Fears for farming after Defra budget cut by 15%

Agriculture is among the losers after a 15% cut to Defra’s budget in the government’s Spending Review and Autumn Statement, say industry leaders.

Defra must make resource savings of 15% by 2019-20 – delivered through efficiencies within the department and across its network.

The Spending Review was unveiled by chancellor George Osborne on Wednesday (25 November).

See also: Defra cuts have ‘massive implications’ for farmers

Although the budget cut is less than many commentators had predicted, some areas of Defra spending are protected, which suggests that the axe will have to fall more heavily elsewhere within the department’s remit if the 15% reduction target is to be met.

Protected expenditure

Protected expenditure includes flood defence funding, such as a £2.3bn capital investment programme to protect more than 300,000 homes.

Also protected is more than £350m of funding for public forests, National Parks and Areas of Outstanding Natural Beauty.

The government said it would be prioritising spending on animal and plant disease prevention, and would invest £130m in capital funding in science by 2020-21.

It will also continue to invest in implementing its 25-year strategy to eradicate bovine TB.

Defra secretary Liz Truss said the settlement meant the department could now press ahead with “vital work” to protect the country from floods and animal and plant disease, protect the natural landscape and deliver on commitments for a cleaner, healthier environment.

Ms Truss said: “Everyone has a part to play in eliminating the deficit by 2020 and, through its ambitious programme of efficiencies, Defra will go further to become a more modern organisation, streamlining services and doing things more strategically.”

Reducing costly bureaucracy and red tape

Defra would reduce its administration budgets by 26% by 2019-20, saving £123m by sharing back office functions such as IT, human resources and finance, with its agencies to reduce unnecessary bureaucracy, and devolving roles to the local front line to ensure effective service delivery.

It would also continue to reduce costly bureaucracy and red tape, securing net savings to business of £470m by the end of the Parliament.

As part of this, a Single Farm Inspection Taskforce will be set up to reduce the number of farm inspections by 20,000 by 2019-20.

The government used the Spending Review to confirm £50m for two new agricultural technology centres, headquartered in York, saying they would support innovation and help the UK grow its share of the £250bn global agritech market.

But industry leaders said many unanswered questions remained, particularly when it came to investment in science and technology.

Pressure on R&D projects

Tight Defra budgets were already putting pressure on research and development (R&D) projects, they warned.

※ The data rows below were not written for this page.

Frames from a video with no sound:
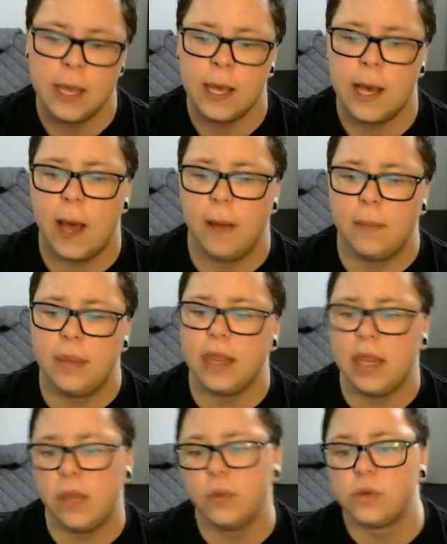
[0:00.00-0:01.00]
And
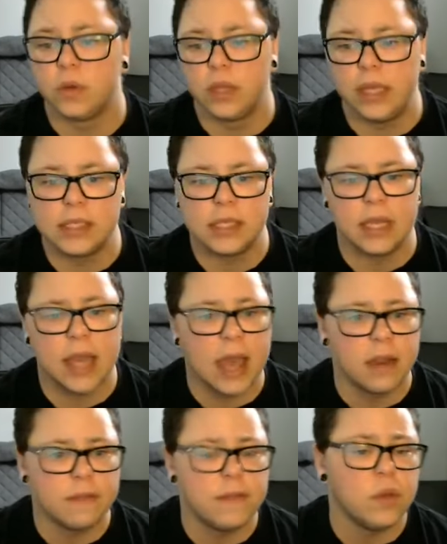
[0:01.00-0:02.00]
then he was released and
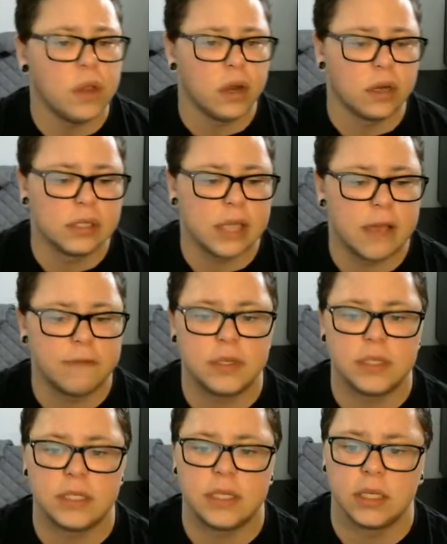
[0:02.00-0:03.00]
had a few years left
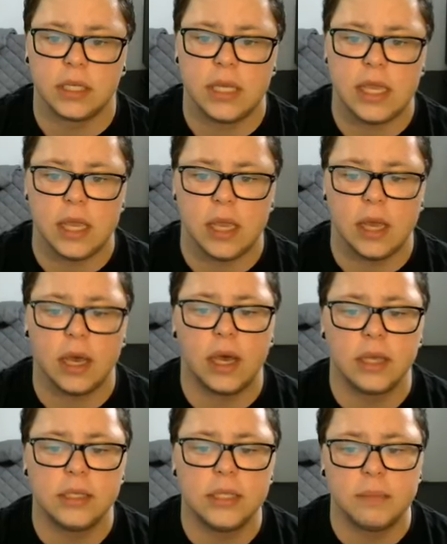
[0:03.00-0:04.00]
until he
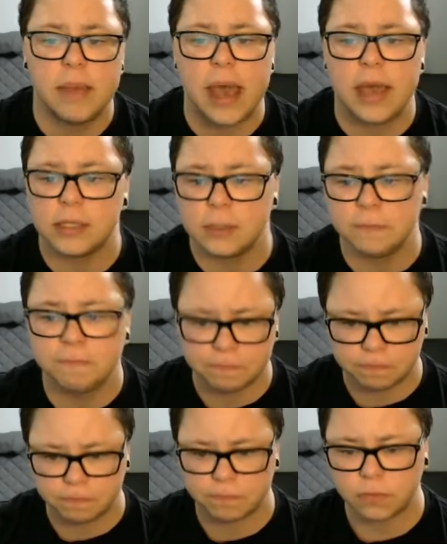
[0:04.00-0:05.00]
did pass
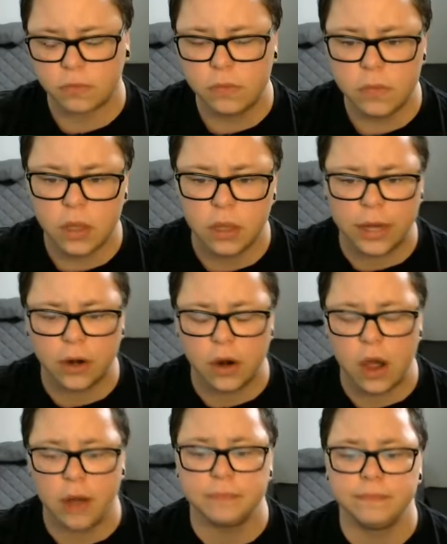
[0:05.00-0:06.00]
later
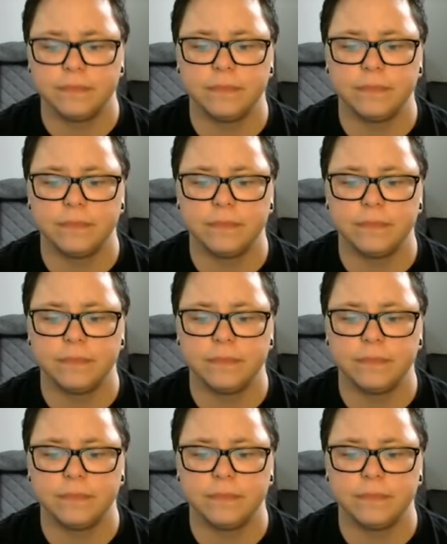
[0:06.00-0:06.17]
on.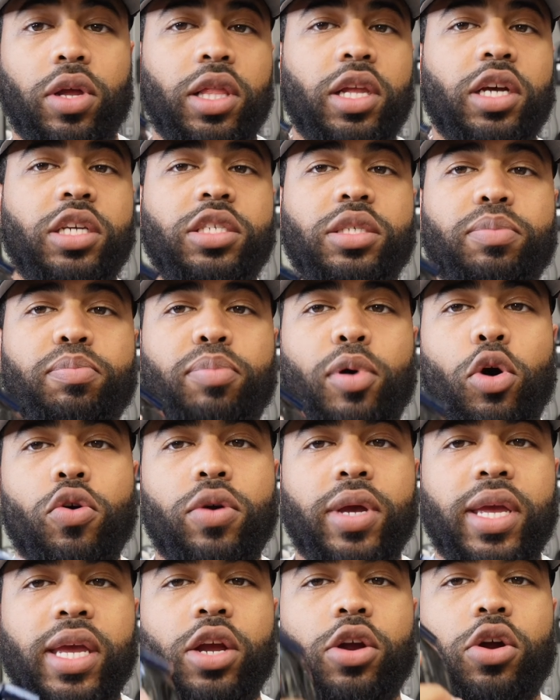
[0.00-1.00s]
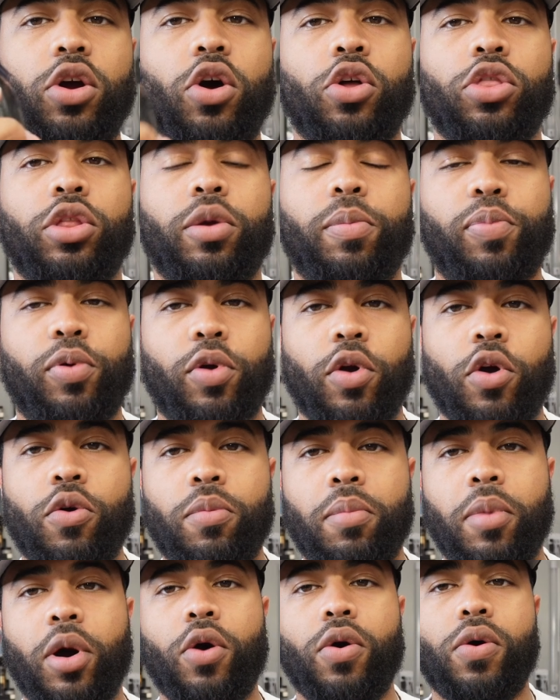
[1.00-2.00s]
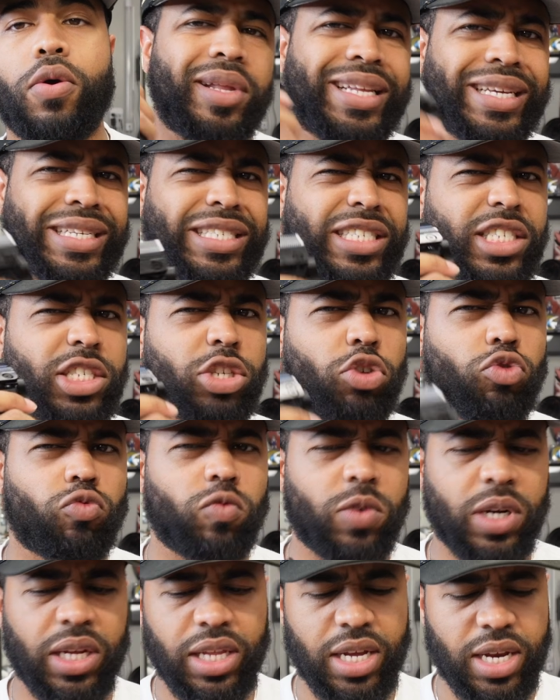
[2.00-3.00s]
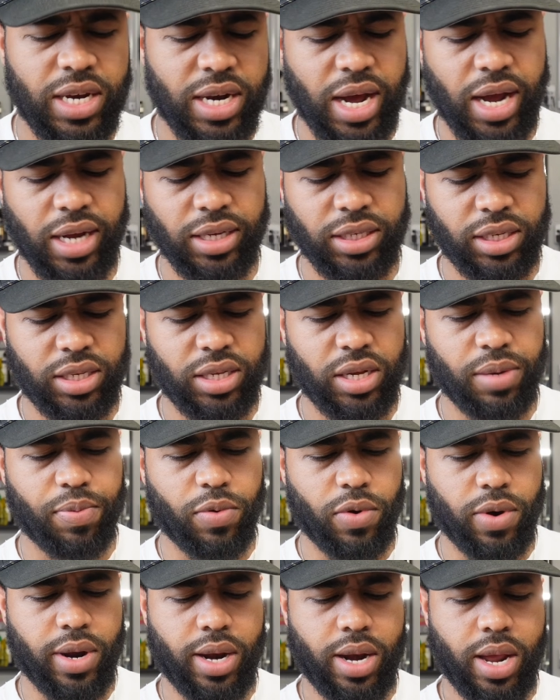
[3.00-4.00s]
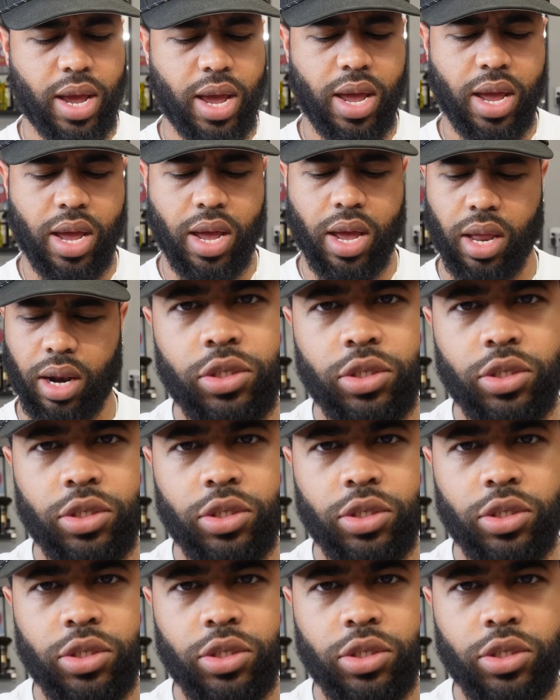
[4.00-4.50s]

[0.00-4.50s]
It looks bulkier on the promo, but this is a really nice clipper in hand.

James Clarke, head of soils, crops and water at Adas, said Defra had already announced its intention to give 30 days’ notice of termination or amendment of a number of agricultural and environmental R&D projects across a range of topic areas.

Mr Clarke said: “We accept the government’s right to change its priorities and level of spend on R&D but we would reasonably expect these changes to be made over time in line with the funding cycle rather than arbitrarily and at short notice.

“The rapid cancellation of work has unavoidable consequences such as reduced investment, and an erosion of the agricultural science skill base that is so fundamental to the success of UK agriculture’s ability to contribute to the recovery of the economy.”

Similar concerns were voiced by Crop Protection Association chief executive Nick von Westenholz.

He said: “We are concerned at any cuts that diminish government’s policy capacity across agriculture, and in particular on crop protection issues.”

Policy around plant science and pesticides was a complex and sometimes controversial area that the UK government must ensure was properly resourced, added Mr von Westenholz.

Front-line programmes

It was also vital that budgetary reductions did not impact on front-line programmes.

“Where government funding contributes alongside private investment in supporting crucial environmental schemes, such as the Campaign for the Farmed Environment, any reduction in public funds must be balanced carefully against the need to protect and enhance our environment.

“Elsewhere, there are a number of research projects that have been joint funded by the government and industry and it would be counterproductive to abandon research where significant investment has already been made,” he said.